一双手探了下来,将他的脸捧住,抬起,模糊的视线中,郑姚露出充满生机的笑容。

“你这黑眼圈比我还严重啊!”郑姚的拇指在红红的杏仁眼下方揉了揉。

“等你吃完午饭,我睡一会儿。”

“好,我抱着你。”

郑姚的身体素质远超越常人,他上岸第二天下午,从ICU转至普通病房,昨天恢复饮食并尝试站立行走。目前他最严重的伤,还是小腿的枪伤,两天前做了手术,未来仍需进行外伤修复。

郑姚的精神状态更是全面复苏,反而是查客醒,正经历着创伤后应激反应。

这四天他一直守在病房,晚上会将陪护床推到病床边。躺在郑姚身畔,闻着消毒水的味道,手握着郑姚的手腕,感受着郑姚的脉搏在有力地跳动,内心逐渐平静,却仍旧不敢合上双眼。

沉睡中的郑姚总让他想起在海上,仿佛他一闭上眼睛,那轮月亮就落山了。

“啊……”郑姚伸了个懒腰,缓缓地坐起来。

查客醒赶忙将两个枕头垫在他背后。

正午的阳光从百叶窗的缝隙洒在郑姚的肩膀上。

他头发已经长过下颚,额发散落,盖住了半侧眉眼。他用手往后梳了一下,病号服的袖口滑落到肘关节处,露出修长纤细的整截小臂,和手臂上纵横结痂的伤口。

郑姚的手腕本来就比大多数成年男性要细,如今骨节越发凸显,到了查客醒可以轻松地用一只手抓住两根腕骨的程度。

手腕上套着一根黑色的皮筋。

他随意地用手指梳理了两下头发,褪下皮筋,将脑后的头发扎成一个小揪。

查客醒终于把视线转移到别处,见床前的椅子有挪动,问:“谁来过?”

早上郑姚起来吃了早饭,刚才睡的是回笼觉。药物和营养不良导致嗜睡,但已经一天比一天清醒的时间要长了。

“季升宜……他要回US了,跟我道别。”

查客醒眸光一闪,心想,季绿帽子要走了,那么朱莉是不是也要离开了?

郑姚干脆道:“今天下午,Julie姐带着郑杨三回US。”

“哦……”所以朱莉其实也来了。

朱莉不是第一次来了。郑姚转至普通病房的次日清晨,那三位凭借着与郑姚之间无法割断的信任默契,联合起来狠狠地戏耍了查客醒的红颜知己,就来了。

查客醒并没有与她们见面。

郑姚的状况有一点复杂,医院请了会诊,他听取完各科专家的后续治疗意见后,正往病房走,就看到那三个女人来到门口。

他转身进了对面的空房间,没再过去。

Melody猛的推开门,急切的想要冲进去,查客醒在那一刻心惊肉跳,郑姚虽然脱离了生命危险,但仍十分虚弱,要是被这个缺心眼儿的姑娘扑一下,没准会重新送进ICU。
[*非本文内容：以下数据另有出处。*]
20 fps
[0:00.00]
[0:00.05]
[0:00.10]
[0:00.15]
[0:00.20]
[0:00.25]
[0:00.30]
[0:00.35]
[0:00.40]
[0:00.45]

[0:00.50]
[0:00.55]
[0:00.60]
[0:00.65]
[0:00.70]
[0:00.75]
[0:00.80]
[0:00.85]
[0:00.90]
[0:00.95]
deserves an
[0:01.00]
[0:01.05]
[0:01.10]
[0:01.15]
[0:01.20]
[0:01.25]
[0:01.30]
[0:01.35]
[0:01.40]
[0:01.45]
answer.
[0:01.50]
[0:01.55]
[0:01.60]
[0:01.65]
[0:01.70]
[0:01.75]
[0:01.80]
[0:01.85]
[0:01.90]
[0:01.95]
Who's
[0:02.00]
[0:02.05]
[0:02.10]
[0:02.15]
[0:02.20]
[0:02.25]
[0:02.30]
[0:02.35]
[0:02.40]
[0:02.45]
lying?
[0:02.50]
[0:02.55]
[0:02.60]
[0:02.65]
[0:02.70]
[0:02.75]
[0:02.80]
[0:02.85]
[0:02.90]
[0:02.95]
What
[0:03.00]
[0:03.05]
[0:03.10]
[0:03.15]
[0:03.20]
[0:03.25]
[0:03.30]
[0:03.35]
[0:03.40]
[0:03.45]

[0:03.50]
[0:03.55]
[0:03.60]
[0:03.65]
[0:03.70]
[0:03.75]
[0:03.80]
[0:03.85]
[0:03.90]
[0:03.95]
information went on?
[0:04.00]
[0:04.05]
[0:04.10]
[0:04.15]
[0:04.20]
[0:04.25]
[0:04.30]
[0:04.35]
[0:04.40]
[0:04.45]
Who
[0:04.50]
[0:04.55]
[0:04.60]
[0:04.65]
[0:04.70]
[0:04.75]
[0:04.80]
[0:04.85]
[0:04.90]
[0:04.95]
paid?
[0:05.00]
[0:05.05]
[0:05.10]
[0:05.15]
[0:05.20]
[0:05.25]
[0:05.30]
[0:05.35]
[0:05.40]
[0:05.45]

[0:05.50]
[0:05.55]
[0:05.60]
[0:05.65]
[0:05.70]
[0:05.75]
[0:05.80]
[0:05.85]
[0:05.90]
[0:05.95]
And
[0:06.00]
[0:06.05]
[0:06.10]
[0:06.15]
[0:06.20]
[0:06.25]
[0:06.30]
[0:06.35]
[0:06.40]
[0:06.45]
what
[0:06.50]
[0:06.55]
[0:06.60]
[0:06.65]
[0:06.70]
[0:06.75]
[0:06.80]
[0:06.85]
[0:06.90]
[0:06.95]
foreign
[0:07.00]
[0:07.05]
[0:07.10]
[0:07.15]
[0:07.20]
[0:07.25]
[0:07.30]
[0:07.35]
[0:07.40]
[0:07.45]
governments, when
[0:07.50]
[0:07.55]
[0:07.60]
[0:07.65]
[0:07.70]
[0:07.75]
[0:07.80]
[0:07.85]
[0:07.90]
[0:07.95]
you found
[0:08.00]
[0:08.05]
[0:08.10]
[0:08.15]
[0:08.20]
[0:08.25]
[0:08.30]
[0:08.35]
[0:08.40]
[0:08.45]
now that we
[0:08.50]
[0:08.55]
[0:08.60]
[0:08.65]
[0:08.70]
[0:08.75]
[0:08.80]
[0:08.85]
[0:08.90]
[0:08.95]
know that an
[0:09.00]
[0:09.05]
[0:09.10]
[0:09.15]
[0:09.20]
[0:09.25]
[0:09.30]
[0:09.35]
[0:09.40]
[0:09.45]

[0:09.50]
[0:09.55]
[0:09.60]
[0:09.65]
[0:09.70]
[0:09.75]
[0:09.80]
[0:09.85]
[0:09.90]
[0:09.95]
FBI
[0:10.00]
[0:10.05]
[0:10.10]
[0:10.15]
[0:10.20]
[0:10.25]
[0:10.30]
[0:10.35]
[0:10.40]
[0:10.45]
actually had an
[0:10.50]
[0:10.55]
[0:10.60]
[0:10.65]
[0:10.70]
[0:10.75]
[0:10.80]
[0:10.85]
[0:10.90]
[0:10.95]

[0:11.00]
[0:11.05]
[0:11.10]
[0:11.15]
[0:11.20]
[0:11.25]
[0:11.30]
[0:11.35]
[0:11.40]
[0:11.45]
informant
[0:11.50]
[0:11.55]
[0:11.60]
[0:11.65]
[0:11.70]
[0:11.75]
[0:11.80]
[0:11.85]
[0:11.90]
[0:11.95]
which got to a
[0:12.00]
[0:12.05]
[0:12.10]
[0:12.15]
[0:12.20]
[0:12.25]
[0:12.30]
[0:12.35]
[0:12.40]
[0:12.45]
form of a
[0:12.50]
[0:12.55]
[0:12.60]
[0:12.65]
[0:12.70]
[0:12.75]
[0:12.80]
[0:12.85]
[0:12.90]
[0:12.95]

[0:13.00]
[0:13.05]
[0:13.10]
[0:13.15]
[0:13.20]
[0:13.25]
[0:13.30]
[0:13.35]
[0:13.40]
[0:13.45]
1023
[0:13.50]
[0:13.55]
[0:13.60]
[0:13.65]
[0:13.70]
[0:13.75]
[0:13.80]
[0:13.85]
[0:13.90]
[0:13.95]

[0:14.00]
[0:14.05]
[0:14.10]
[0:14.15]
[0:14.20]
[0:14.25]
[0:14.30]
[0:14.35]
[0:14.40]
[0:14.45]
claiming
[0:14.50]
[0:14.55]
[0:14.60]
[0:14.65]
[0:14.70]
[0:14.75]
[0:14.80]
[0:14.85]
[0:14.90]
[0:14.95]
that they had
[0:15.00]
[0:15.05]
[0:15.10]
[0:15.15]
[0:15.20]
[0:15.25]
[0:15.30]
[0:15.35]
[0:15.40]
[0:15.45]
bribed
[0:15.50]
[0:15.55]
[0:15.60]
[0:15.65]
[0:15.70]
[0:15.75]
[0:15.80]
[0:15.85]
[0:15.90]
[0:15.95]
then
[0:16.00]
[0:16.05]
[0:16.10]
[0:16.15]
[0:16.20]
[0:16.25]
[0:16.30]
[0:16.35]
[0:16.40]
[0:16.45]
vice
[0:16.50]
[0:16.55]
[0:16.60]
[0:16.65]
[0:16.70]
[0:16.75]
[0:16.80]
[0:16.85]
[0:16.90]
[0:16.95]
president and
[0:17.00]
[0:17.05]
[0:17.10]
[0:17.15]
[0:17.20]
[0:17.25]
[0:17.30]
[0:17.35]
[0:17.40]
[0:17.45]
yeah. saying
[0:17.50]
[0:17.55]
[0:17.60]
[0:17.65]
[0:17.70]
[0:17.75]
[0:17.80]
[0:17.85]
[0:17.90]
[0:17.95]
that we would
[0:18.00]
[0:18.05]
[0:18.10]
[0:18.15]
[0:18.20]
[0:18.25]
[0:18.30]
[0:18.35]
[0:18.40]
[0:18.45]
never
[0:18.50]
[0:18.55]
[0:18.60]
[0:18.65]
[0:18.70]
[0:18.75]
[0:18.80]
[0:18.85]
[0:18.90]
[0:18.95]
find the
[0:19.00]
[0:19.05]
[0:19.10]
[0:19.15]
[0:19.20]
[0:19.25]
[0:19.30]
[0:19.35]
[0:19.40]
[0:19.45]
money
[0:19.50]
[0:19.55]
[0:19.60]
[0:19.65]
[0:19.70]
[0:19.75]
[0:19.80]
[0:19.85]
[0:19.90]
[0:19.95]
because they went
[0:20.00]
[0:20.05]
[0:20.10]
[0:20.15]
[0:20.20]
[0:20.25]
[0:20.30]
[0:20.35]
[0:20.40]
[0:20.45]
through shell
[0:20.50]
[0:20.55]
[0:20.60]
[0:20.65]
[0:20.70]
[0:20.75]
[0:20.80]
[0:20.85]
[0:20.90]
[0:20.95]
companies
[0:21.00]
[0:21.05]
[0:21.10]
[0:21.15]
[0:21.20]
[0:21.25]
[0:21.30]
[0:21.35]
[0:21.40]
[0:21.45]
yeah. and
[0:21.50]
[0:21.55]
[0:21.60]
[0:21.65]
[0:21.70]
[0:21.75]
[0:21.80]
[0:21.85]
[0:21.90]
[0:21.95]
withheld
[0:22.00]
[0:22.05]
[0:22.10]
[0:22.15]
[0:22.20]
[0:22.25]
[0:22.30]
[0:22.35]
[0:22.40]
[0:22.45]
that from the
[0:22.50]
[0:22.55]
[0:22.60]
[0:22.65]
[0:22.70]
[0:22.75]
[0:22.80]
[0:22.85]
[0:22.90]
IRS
“你控制一下情绪!”好在严令玲及时拽住了她的胳膊,还严厉地训斥了她几句,可是说到最后自己也哽咽了。

两个人深呼吸了几下,相携进入病房。

朱莉没有马上进去,她在门口驻足凝视片刻后,走到走廊的窗户旁,双手掩面,肩膀抖动,不知道是不是在哭。

查客醒索性离开住院部去门诊,他额头上的伤口不严重,但也需要每天换药。

他不想知道她们是如何对郑姚诉衷肠的,也不想听郑姚是如何安慰她们的,反正就是短剧里那些肉麻桥段,没什么新鲜。

两个小时后,他拎着保温桶回到病房,郑姚的手腕上就多了这根皮筋。

听说探望完郑姚的当天下午,严令玲和Melody就回US了,朱莉今天终于也要走了。

“他们回去可能会有点麻烦!”郑姚皱了皱鼻子,又笑了:“我跟郑程和郑许说了,不许为难他们,不过估计还是会被刮一顿。”

作为带来麻烦的事主,郑姚却也没什么心理负担。

那些都是接到他的电话就能抛下一切为他赴汤蹈火、是“不讲道理,不问对错,不管结果,因为郑姚想那么做,就无条件支持他”的人。